La journée s’acheva dans les célestes voluptés d’une tendresse plus vive et plus délicate que nous ne l’avions encore ressentie. Il s’était fait en Daniella comme une transformation à la suite de cette crise terrible. Elle parlait avec plus d’élévation et de clarté ; elle trouvait des mots plus nets et plus profonds pour exprimer son amour. Elle voyait presque en artiste et en poète les grandeurs de la nature qui nous environnait. Sa beauté même me semblait avoir pris un caractère plus touchant et plus intelligible. Son expansion ne m’étonnait plus par des réticences et des élans imprévus. Elle était intelligente comme un être cultivé dès l’enfance, et tendre comme la femme la plus douce et la plus pieuse. Je n’osais lui dire combien j’étais frappé de cette sorte de transfiguration soudaine. Peut-être m’apparaissait-elle ainsi parce que j’avais vu éclater la violence cachée sous son calme habituel, et que, la connaissant enfin tout à fait, je me sentais épris de l’excès même de son redoutable amour.

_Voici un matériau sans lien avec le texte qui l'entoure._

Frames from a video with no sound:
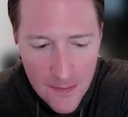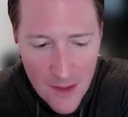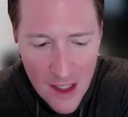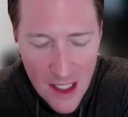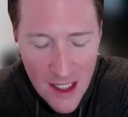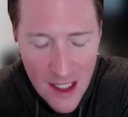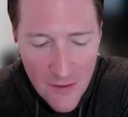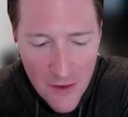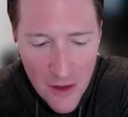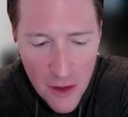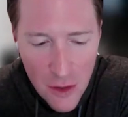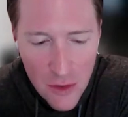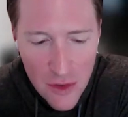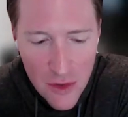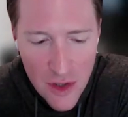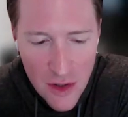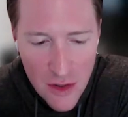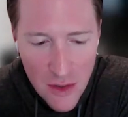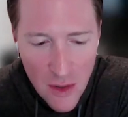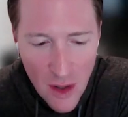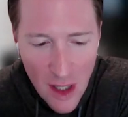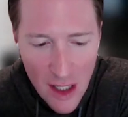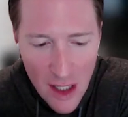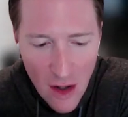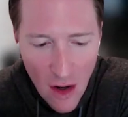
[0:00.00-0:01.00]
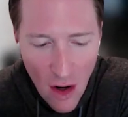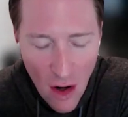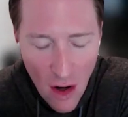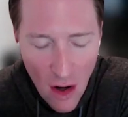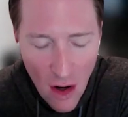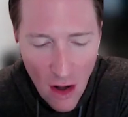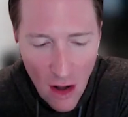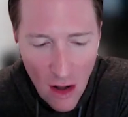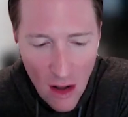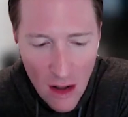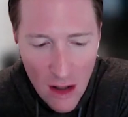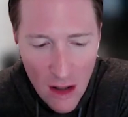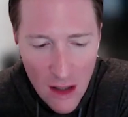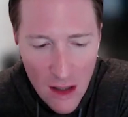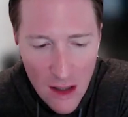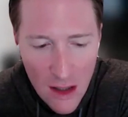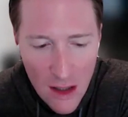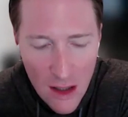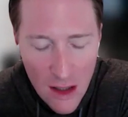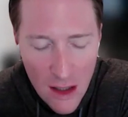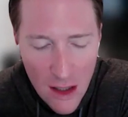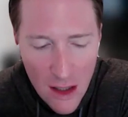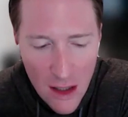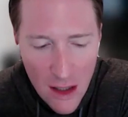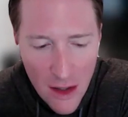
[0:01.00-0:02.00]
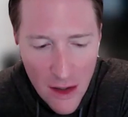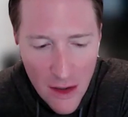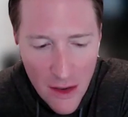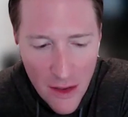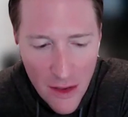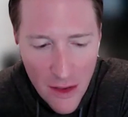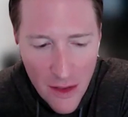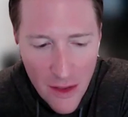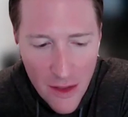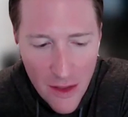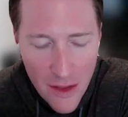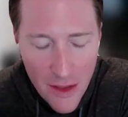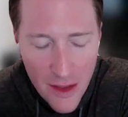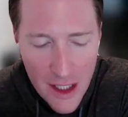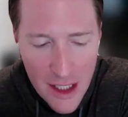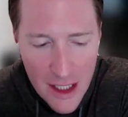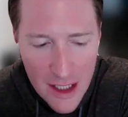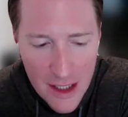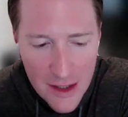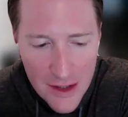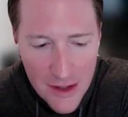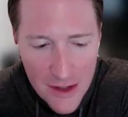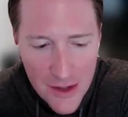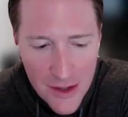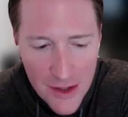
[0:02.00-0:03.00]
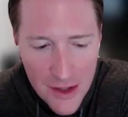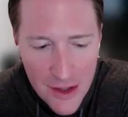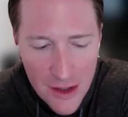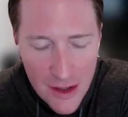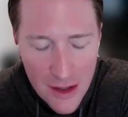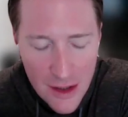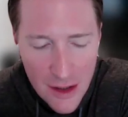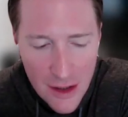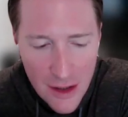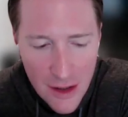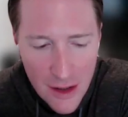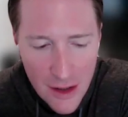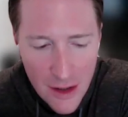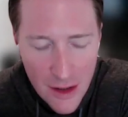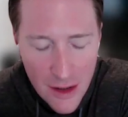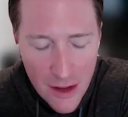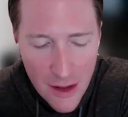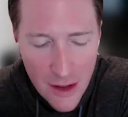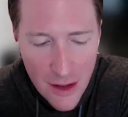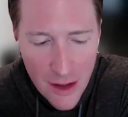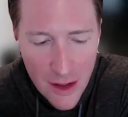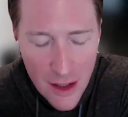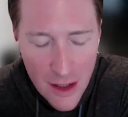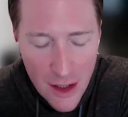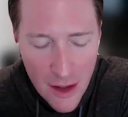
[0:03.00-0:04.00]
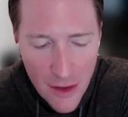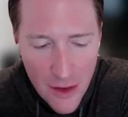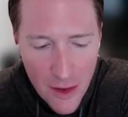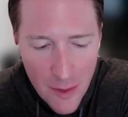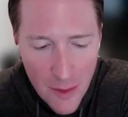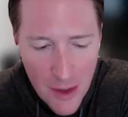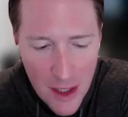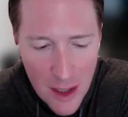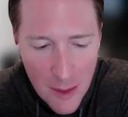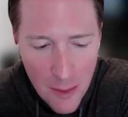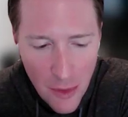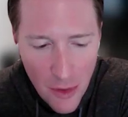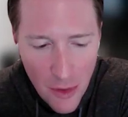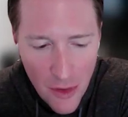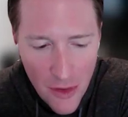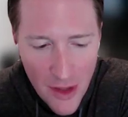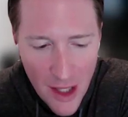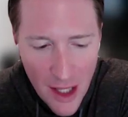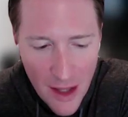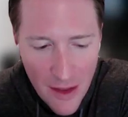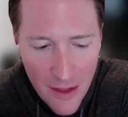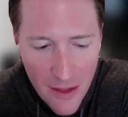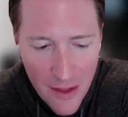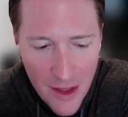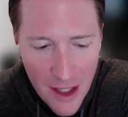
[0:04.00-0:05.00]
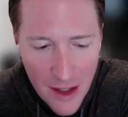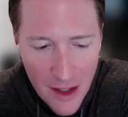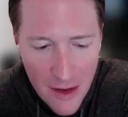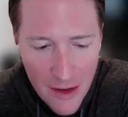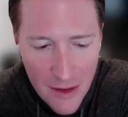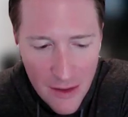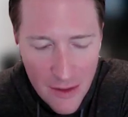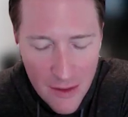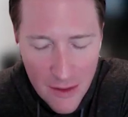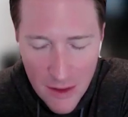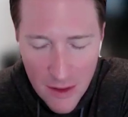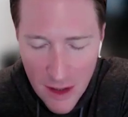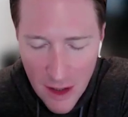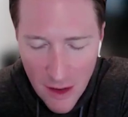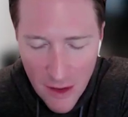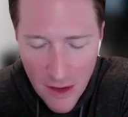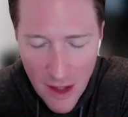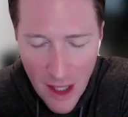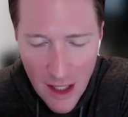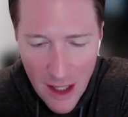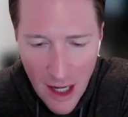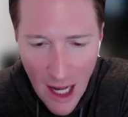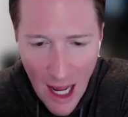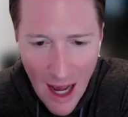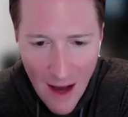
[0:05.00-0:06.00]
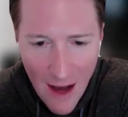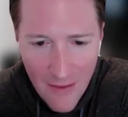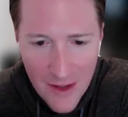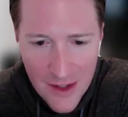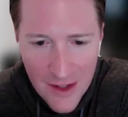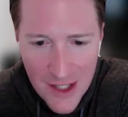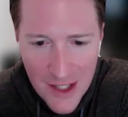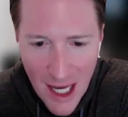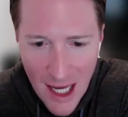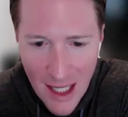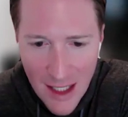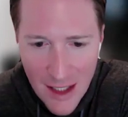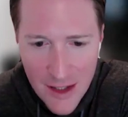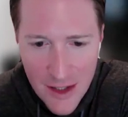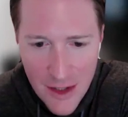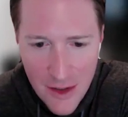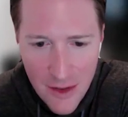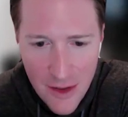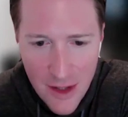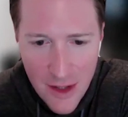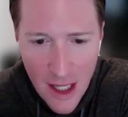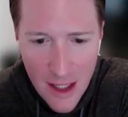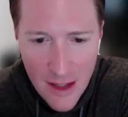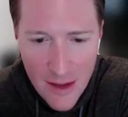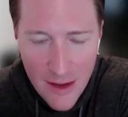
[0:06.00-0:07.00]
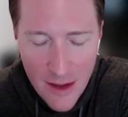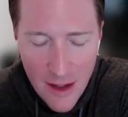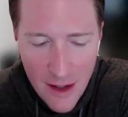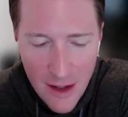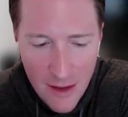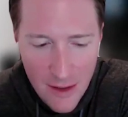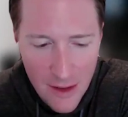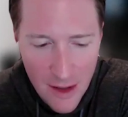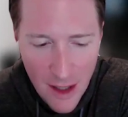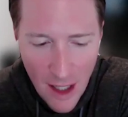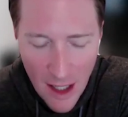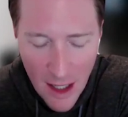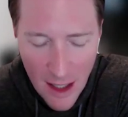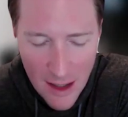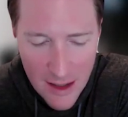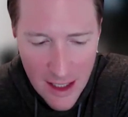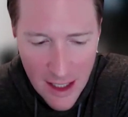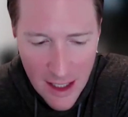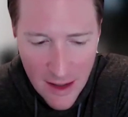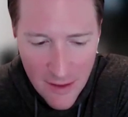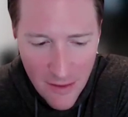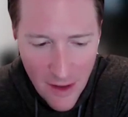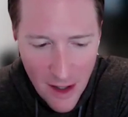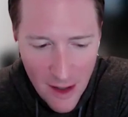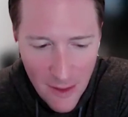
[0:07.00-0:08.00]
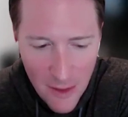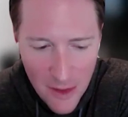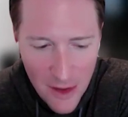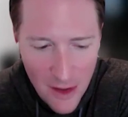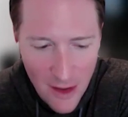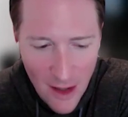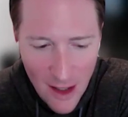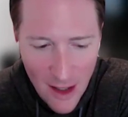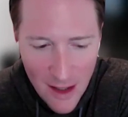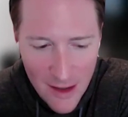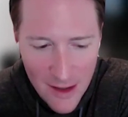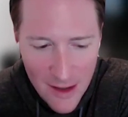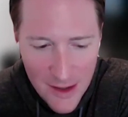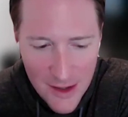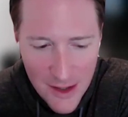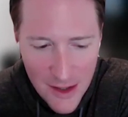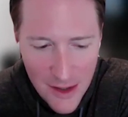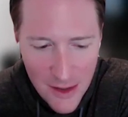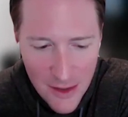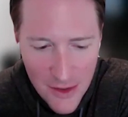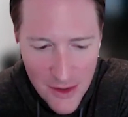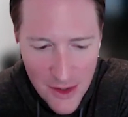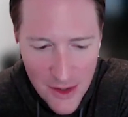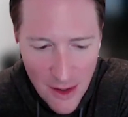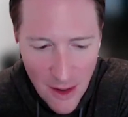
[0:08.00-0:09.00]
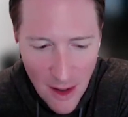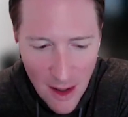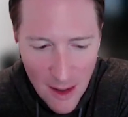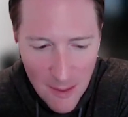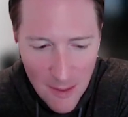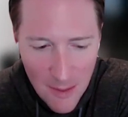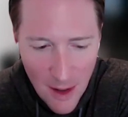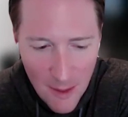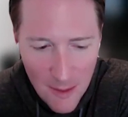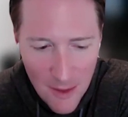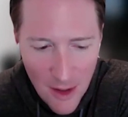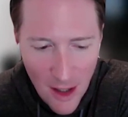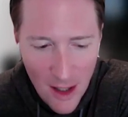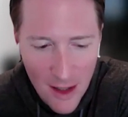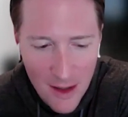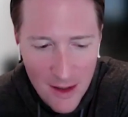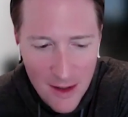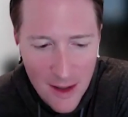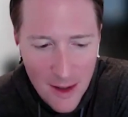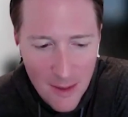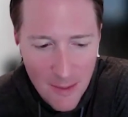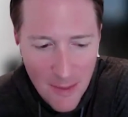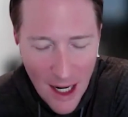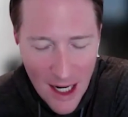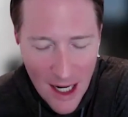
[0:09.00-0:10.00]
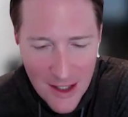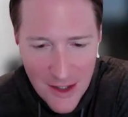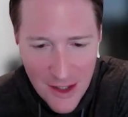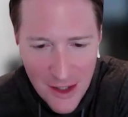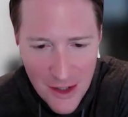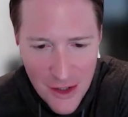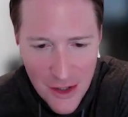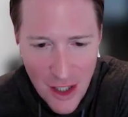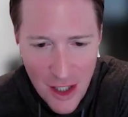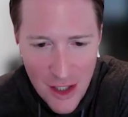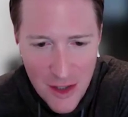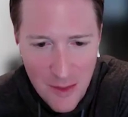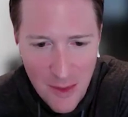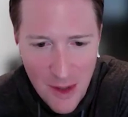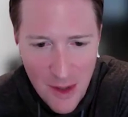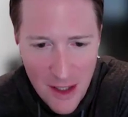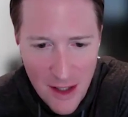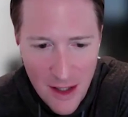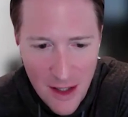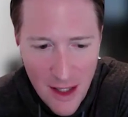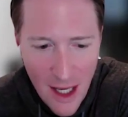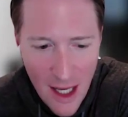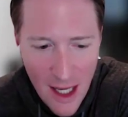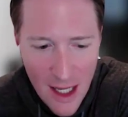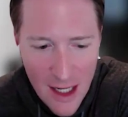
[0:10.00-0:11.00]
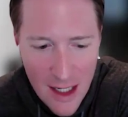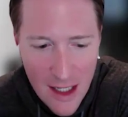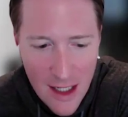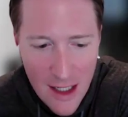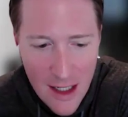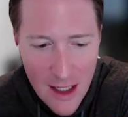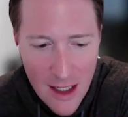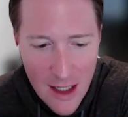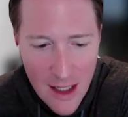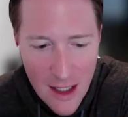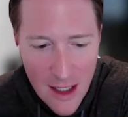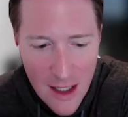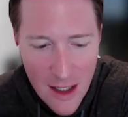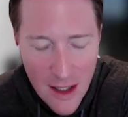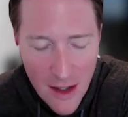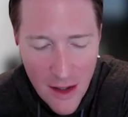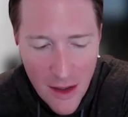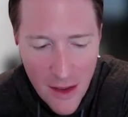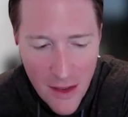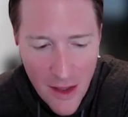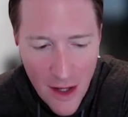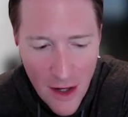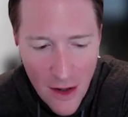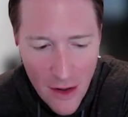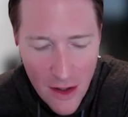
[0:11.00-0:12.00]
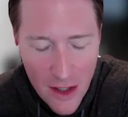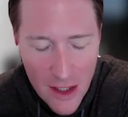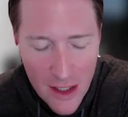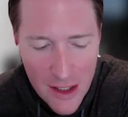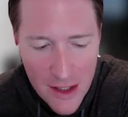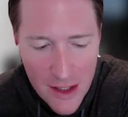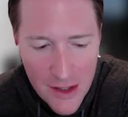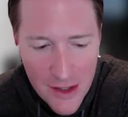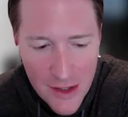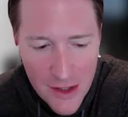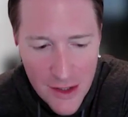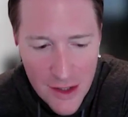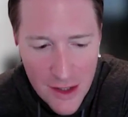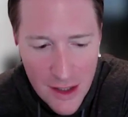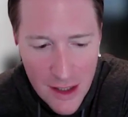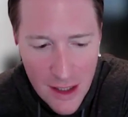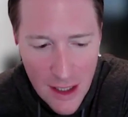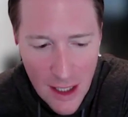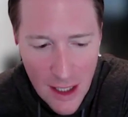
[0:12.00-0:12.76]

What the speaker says: if you do at all, these, the people that think, that have this attitude that and I identify with a lot of this too. So I'm not passing judgment, that there is,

Peut-être aussi ce prompt retour à une complète sérénité et cette révélation d’une beauté morale plus exquise, étaient-ils tout simplement le résultat d’une organisation qui a besoin quelquefois d’exhaler un excès de puissance pour se remettre dans son progrès naturel. Les âmes méridionales sont sans doute comme leur ciel, qui, après des orages formidables, verse tout à coup de si bénignes influences sur terre et fait pousser tant de fleurs sur le sol, meurtri et dévasté une heure auparavant.

À onze heures nous commençâmes à plier bagage. La toile qui nous servait de porte fut roulée et cachée sons les décombres avec les autres ustensiles ; le feu et la lumière furent éteints. Je renouvelai l’amorce de mon fusil. Daniella releva sa jupe de dessus dans ses agrafes. Nous nous donnâmes un dernier baiser en envoyant un adieu amical à la vieille tour et à la cascade argentée. Puis nous descendîmes la cascatelle pour être prêts à recevoir Felipone, qui devait se trouver là à minuit.